-- Opening Marker --
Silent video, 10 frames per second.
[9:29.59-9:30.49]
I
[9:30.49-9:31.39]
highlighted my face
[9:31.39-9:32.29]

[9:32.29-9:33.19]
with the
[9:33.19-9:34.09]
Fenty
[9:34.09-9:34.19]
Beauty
-- Closing Marker --
-- Opening Marker --
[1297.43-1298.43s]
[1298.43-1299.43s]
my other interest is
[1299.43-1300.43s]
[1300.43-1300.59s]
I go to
-- Closing Marker --
-- Opening Marker --
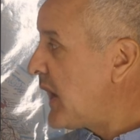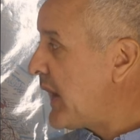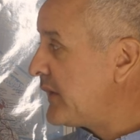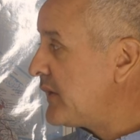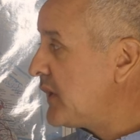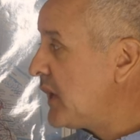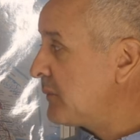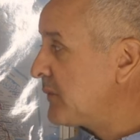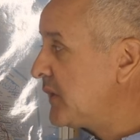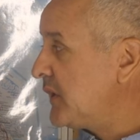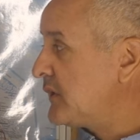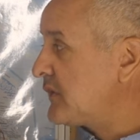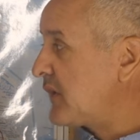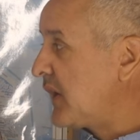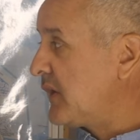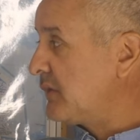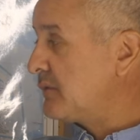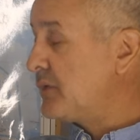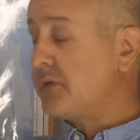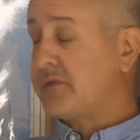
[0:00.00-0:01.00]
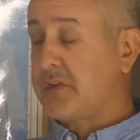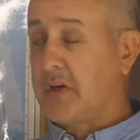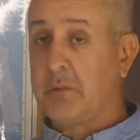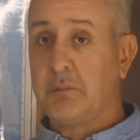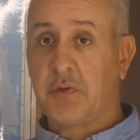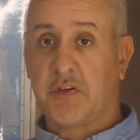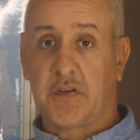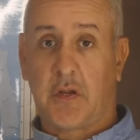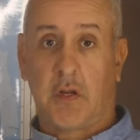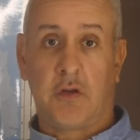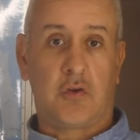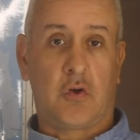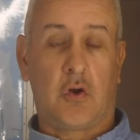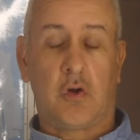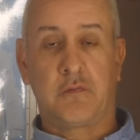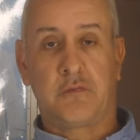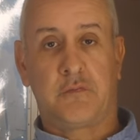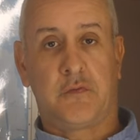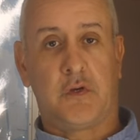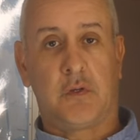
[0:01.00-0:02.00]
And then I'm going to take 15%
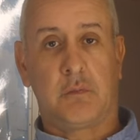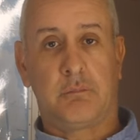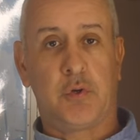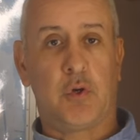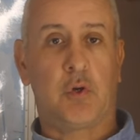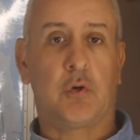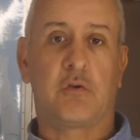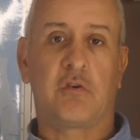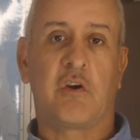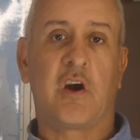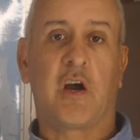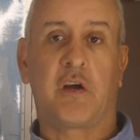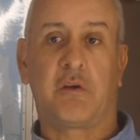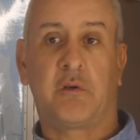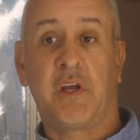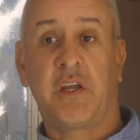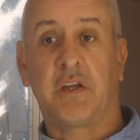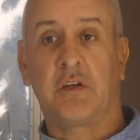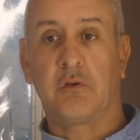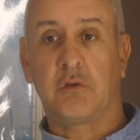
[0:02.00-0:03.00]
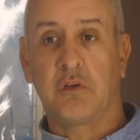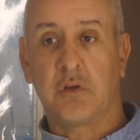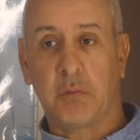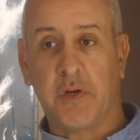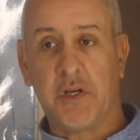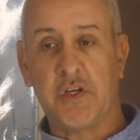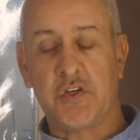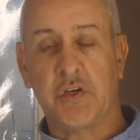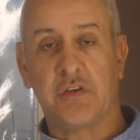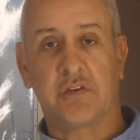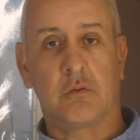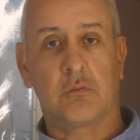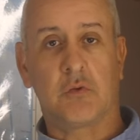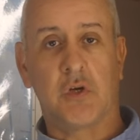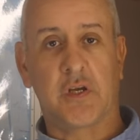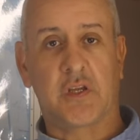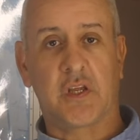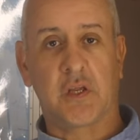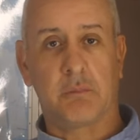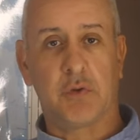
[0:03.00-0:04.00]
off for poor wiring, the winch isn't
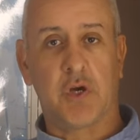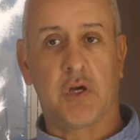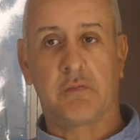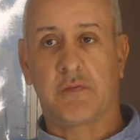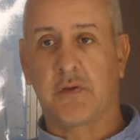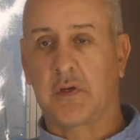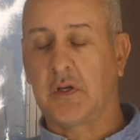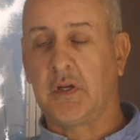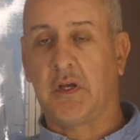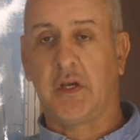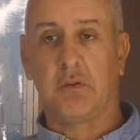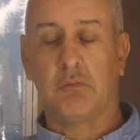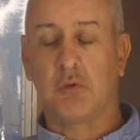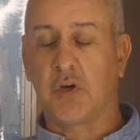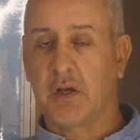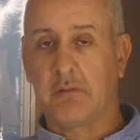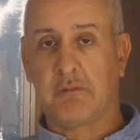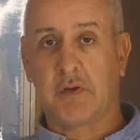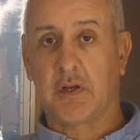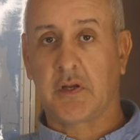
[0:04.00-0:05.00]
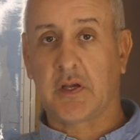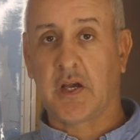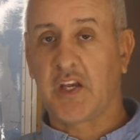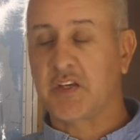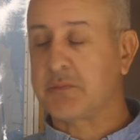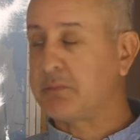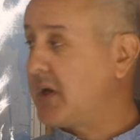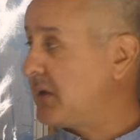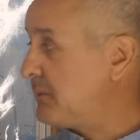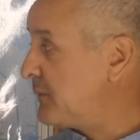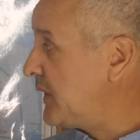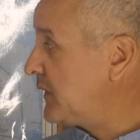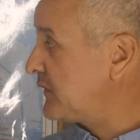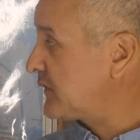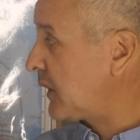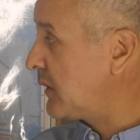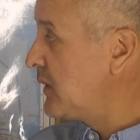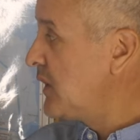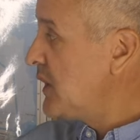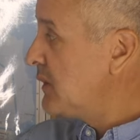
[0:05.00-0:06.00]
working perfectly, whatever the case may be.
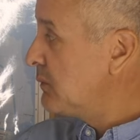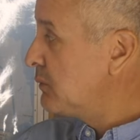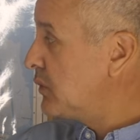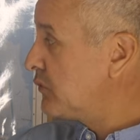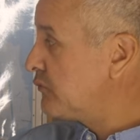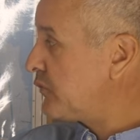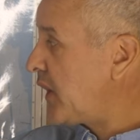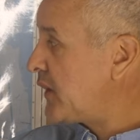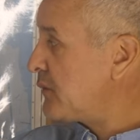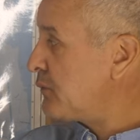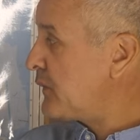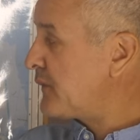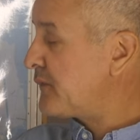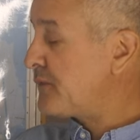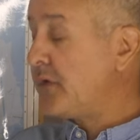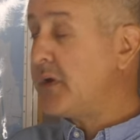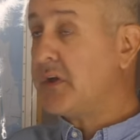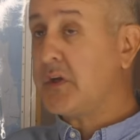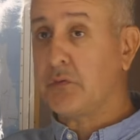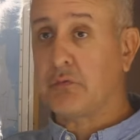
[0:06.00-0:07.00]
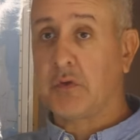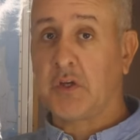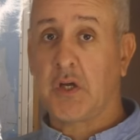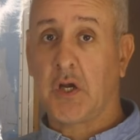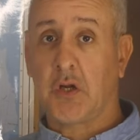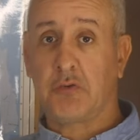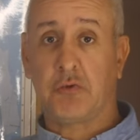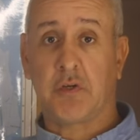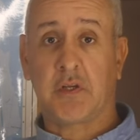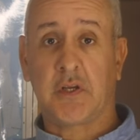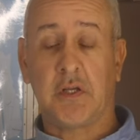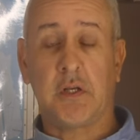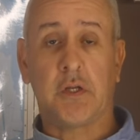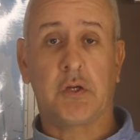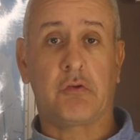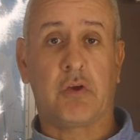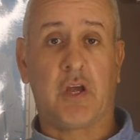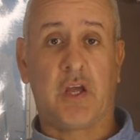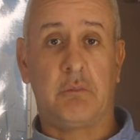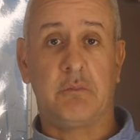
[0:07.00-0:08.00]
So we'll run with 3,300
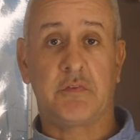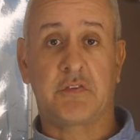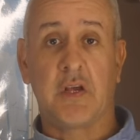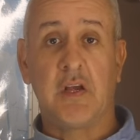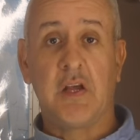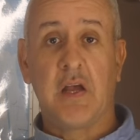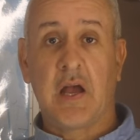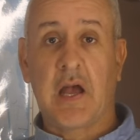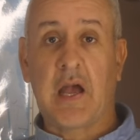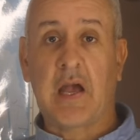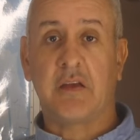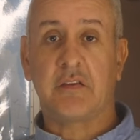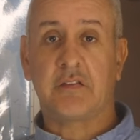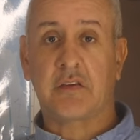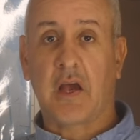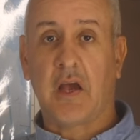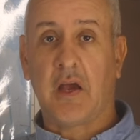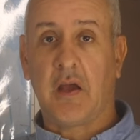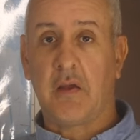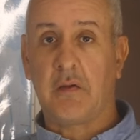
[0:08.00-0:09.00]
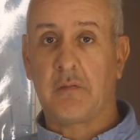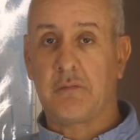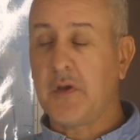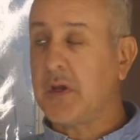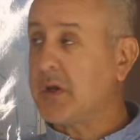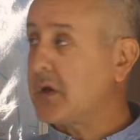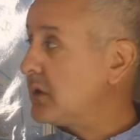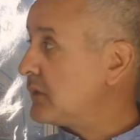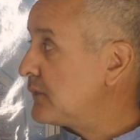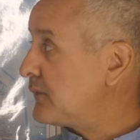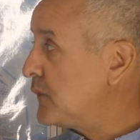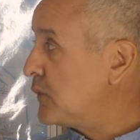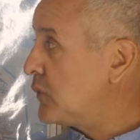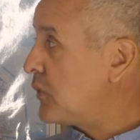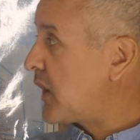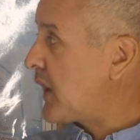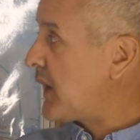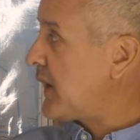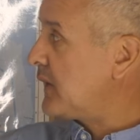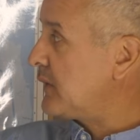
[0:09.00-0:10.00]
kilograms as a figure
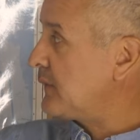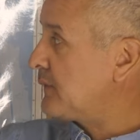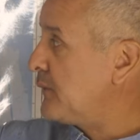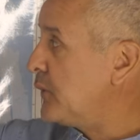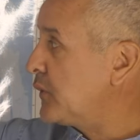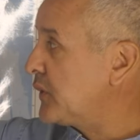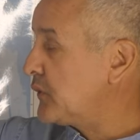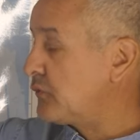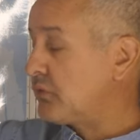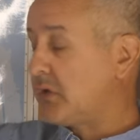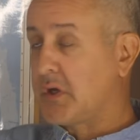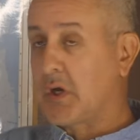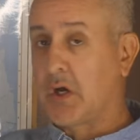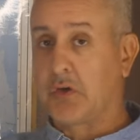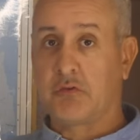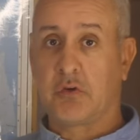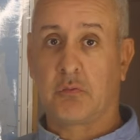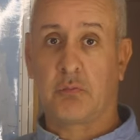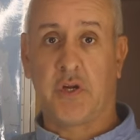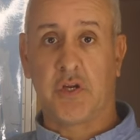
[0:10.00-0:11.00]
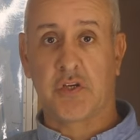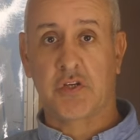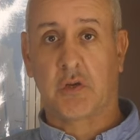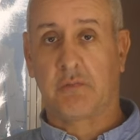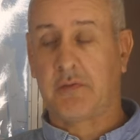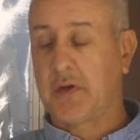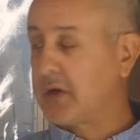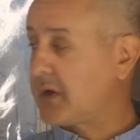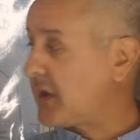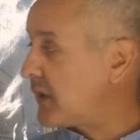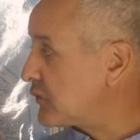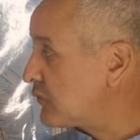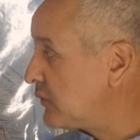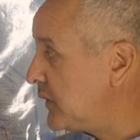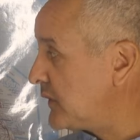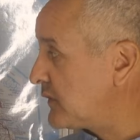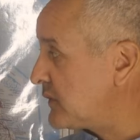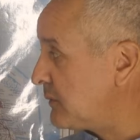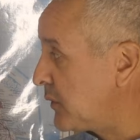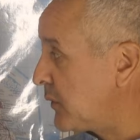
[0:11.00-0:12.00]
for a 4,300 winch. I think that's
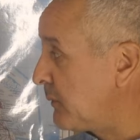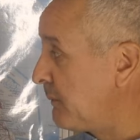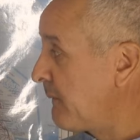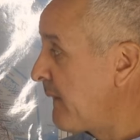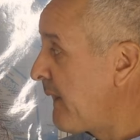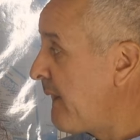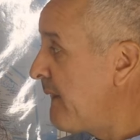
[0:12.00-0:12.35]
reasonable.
-- Closing Marker --
**REQUIRED WORK:**
Nothing but the lines above from the line with "[0:00.00-0:01.00]" up to and including the line with "[0:06.00-0:07.00]" should be returned, exactly as written and without pictures.

**YOUR RESPONSE:**
[0:00.00-0:01.00]
[0:01.00-0:02.00]
And then I'm going to take 15%
[0:02.00-0:03.00]
[0:03.00-0:04.00]
off for poor wiring, the winch isn't
[0:04.00-0:05.00]
[0:05.00-0:06.00]
working perfectly, whatever the case may be.
[0:06.00-0:07.00]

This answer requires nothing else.